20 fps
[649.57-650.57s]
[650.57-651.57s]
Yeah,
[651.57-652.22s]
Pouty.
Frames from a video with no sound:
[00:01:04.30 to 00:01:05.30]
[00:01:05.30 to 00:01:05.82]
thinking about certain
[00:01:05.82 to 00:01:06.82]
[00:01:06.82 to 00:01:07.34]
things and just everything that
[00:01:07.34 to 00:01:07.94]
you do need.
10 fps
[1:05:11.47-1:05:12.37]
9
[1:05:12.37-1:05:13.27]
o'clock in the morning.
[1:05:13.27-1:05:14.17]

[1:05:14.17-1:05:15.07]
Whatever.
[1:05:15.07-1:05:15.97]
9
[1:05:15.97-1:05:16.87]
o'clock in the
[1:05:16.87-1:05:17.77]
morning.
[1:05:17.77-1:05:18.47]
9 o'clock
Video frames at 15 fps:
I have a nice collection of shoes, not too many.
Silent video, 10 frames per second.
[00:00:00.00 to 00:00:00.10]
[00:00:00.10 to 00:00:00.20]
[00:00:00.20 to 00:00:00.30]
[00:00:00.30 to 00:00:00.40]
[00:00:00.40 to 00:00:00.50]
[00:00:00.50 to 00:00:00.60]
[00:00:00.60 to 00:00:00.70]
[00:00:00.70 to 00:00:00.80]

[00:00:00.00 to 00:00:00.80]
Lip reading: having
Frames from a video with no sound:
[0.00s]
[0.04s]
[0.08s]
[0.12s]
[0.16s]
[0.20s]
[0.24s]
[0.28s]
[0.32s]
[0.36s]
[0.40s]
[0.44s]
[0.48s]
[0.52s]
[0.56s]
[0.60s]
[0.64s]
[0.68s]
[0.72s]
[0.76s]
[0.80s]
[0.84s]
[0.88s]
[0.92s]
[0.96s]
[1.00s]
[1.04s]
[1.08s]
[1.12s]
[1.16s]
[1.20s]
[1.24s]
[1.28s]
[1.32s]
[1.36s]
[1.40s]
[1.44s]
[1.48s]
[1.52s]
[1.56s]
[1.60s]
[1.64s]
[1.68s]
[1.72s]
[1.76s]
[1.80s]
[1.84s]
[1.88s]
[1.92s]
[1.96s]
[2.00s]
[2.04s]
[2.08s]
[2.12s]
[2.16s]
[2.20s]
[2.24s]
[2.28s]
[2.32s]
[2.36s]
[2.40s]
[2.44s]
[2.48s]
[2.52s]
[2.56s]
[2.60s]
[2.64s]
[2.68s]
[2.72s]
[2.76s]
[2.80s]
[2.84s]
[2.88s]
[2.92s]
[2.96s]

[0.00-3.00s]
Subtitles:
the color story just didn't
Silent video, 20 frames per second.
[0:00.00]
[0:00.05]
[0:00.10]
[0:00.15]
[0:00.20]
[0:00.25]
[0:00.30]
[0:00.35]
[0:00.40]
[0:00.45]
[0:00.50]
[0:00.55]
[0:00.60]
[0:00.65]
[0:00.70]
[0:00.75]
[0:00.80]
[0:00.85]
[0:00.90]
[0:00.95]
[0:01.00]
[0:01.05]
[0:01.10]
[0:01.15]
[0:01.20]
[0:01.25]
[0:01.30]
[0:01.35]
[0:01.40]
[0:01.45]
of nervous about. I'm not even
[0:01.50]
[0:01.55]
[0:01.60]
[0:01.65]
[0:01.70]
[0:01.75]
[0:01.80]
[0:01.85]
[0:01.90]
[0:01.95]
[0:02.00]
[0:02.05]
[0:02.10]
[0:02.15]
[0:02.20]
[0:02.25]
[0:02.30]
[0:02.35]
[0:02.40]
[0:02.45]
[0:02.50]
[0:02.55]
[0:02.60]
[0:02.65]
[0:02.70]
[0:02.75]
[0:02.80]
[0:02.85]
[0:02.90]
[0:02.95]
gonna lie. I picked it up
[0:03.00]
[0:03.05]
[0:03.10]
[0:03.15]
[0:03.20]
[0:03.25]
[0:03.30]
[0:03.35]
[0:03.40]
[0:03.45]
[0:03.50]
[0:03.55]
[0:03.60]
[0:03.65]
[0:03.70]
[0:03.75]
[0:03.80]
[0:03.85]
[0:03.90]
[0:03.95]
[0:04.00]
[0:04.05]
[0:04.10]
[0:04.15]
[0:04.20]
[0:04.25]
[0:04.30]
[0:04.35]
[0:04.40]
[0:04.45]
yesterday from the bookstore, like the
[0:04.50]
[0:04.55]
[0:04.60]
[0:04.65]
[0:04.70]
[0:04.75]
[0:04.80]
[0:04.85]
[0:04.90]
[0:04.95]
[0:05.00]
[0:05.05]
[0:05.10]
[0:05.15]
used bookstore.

════

**Exercise prompt**
Report every line of the data in which "second" appears.

**Result for this task**
Silent video, 10 frames per second.
Silent video, 20 frames per second.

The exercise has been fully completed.